• **Task requirements**:
The required answer is each line in the entries below where "second" occurs.
=== Begin Enclosure ===
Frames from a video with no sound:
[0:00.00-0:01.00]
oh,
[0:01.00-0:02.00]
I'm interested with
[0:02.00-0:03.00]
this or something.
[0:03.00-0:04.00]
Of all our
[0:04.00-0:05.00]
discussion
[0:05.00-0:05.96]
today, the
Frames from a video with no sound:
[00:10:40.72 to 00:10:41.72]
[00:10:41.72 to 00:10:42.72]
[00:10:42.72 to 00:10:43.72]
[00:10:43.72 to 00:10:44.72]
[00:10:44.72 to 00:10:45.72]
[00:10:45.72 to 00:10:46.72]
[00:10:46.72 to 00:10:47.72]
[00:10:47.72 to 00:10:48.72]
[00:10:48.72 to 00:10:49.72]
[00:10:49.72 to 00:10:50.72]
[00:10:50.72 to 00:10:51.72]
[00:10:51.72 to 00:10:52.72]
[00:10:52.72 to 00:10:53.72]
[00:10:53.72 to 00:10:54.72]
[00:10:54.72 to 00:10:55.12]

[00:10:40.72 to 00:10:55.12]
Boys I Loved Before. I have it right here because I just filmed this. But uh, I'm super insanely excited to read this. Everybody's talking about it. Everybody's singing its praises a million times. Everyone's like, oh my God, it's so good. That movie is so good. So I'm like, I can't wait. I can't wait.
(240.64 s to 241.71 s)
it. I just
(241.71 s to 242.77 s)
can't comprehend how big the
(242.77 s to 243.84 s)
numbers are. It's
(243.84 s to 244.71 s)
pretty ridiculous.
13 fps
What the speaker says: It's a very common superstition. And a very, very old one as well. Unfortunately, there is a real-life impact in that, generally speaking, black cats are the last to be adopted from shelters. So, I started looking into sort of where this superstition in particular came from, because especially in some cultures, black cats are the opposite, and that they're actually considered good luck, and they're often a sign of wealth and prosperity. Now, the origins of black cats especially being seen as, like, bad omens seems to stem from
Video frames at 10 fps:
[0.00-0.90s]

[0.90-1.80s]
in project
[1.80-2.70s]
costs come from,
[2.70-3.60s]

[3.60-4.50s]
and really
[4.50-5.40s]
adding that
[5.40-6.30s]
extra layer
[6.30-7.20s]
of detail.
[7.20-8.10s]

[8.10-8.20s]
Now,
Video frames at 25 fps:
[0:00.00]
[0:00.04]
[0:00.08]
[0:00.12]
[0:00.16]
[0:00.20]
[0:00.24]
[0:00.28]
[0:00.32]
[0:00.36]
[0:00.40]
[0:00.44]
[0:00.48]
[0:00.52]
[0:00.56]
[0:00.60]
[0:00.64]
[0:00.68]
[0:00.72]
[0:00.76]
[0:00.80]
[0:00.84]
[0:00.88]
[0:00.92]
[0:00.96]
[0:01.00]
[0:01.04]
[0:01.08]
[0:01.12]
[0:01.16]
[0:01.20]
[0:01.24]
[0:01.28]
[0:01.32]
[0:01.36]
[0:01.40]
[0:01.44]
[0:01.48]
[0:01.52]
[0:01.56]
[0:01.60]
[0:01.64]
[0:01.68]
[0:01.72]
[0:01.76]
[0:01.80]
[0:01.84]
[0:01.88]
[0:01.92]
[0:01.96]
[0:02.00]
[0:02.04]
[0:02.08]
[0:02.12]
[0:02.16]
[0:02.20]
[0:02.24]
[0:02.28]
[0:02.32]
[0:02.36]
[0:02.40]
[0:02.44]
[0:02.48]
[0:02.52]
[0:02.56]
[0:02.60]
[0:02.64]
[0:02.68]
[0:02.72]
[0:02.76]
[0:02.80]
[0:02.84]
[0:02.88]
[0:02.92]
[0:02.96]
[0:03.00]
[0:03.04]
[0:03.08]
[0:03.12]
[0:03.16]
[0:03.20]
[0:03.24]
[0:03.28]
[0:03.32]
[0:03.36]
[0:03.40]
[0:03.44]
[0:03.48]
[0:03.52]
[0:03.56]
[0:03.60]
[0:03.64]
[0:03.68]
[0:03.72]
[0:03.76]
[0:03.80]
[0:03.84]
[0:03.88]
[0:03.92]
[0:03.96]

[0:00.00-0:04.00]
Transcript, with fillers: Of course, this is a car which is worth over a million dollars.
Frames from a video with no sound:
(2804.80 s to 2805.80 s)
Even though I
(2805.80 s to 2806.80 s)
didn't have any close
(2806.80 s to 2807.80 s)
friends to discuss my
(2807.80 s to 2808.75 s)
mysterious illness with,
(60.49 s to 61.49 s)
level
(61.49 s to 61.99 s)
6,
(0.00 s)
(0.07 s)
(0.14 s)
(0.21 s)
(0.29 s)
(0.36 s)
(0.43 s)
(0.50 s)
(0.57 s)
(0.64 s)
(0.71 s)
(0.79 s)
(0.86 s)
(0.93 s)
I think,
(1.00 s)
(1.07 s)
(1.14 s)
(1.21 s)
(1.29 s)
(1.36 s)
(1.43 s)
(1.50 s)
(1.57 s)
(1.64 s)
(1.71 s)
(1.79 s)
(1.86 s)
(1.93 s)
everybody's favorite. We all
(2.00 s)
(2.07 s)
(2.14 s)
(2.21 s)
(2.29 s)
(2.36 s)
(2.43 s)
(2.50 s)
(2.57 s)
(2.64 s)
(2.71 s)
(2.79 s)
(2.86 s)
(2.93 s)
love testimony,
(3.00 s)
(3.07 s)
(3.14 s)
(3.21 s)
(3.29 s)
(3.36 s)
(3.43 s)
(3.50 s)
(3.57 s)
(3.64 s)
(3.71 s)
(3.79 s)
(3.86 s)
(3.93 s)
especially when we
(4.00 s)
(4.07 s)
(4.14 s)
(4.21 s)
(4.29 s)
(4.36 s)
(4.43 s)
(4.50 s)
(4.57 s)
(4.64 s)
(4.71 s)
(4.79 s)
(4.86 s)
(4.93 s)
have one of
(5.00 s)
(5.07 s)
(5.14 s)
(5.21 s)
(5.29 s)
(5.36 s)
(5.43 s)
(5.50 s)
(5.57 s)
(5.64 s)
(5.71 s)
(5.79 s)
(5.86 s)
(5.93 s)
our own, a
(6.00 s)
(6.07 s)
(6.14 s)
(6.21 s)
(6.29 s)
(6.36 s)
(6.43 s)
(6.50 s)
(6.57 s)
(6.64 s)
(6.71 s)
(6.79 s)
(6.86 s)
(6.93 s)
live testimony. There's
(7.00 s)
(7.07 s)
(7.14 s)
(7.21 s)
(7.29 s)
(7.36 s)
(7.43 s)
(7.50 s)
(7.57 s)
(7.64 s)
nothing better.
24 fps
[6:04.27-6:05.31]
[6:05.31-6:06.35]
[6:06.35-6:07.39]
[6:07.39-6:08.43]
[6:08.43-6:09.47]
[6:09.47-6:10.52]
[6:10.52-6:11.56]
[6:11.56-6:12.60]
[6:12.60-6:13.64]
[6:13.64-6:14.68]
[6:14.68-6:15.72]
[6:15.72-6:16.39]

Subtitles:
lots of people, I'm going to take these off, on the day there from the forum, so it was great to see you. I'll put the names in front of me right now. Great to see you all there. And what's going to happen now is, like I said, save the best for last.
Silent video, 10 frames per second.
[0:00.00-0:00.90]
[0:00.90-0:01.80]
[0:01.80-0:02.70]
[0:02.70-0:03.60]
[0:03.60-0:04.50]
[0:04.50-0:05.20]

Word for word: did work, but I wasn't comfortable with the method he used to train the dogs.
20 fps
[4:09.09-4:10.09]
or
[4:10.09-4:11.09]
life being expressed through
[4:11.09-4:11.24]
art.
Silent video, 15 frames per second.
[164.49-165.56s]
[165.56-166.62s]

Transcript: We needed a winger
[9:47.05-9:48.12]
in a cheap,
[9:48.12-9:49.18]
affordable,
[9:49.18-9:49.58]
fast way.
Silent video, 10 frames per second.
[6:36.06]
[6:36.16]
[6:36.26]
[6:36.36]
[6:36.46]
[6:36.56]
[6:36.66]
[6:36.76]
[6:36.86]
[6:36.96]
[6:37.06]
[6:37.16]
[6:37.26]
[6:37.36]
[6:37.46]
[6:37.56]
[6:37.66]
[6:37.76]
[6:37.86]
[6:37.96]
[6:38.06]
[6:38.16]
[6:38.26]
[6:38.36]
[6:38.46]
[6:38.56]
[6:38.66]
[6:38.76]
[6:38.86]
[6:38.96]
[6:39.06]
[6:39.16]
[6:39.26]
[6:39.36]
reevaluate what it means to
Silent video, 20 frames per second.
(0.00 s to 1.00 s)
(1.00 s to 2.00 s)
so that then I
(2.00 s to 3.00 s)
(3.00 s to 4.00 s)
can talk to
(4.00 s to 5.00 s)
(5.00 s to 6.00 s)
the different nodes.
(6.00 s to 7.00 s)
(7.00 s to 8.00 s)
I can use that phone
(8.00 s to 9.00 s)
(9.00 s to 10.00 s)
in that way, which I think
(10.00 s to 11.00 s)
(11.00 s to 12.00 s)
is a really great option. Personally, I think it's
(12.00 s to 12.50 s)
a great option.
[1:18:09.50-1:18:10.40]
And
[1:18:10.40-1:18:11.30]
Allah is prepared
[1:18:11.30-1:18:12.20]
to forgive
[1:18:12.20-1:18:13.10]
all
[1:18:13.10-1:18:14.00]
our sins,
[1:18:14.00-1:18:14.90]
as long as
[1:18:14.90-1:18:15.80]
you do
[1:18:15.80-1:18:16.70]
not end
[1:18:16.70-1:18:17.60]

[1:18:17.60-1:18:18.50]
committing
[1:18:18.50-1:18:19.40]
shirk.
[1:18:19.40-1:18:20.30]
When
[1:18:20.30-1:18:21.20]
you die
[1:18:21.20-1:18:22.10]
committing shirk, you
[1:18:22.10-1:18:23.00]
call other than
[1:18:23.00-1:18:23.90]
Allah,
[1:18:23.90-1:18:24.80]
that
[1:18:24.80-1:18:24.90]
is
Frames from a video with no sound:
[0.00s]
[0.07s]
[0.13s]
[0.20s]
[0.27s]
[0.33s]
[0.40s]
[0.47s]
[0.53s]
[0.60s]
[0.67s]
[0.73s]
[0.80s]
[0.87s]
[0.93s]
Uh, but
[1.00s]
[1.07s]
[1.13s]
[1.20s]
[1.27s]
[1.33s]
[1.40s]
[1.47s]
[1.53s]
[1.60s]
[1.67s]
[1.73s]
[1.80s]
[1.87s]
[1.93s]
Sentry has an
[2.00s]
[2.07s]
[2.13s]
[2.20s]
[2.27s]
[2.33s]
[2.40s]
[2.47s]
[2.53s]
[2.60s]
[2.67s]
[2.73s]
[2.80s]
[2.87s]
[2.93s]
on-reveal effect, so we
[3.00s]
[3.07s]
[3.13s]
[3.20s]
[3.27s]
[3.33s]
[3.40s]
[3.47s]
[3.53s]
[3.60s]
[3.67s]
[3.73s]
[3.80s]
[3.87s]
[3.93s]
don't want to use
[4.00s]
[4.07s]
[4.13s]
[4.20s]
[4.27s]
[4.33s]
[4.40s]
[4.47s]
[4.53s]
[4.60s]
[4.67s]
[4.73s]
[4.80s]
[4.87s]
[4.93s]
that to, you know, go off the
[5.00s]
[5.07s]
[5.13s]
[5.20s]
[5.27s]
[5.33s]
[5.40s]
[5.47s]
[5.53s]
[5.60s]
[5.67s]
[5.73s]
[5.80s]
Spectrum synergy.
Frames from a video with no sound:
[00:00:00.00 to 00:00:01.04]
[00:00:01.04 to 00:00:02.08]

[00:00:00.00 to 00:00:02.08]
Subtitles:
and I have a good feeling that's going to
=== End Enclosure ===
• **Response area**:
Silent video, 10 frames per second.
Silent video, 15 frames per second.
Silent video, 10 frames per second.
Silent video, 20 frames per second.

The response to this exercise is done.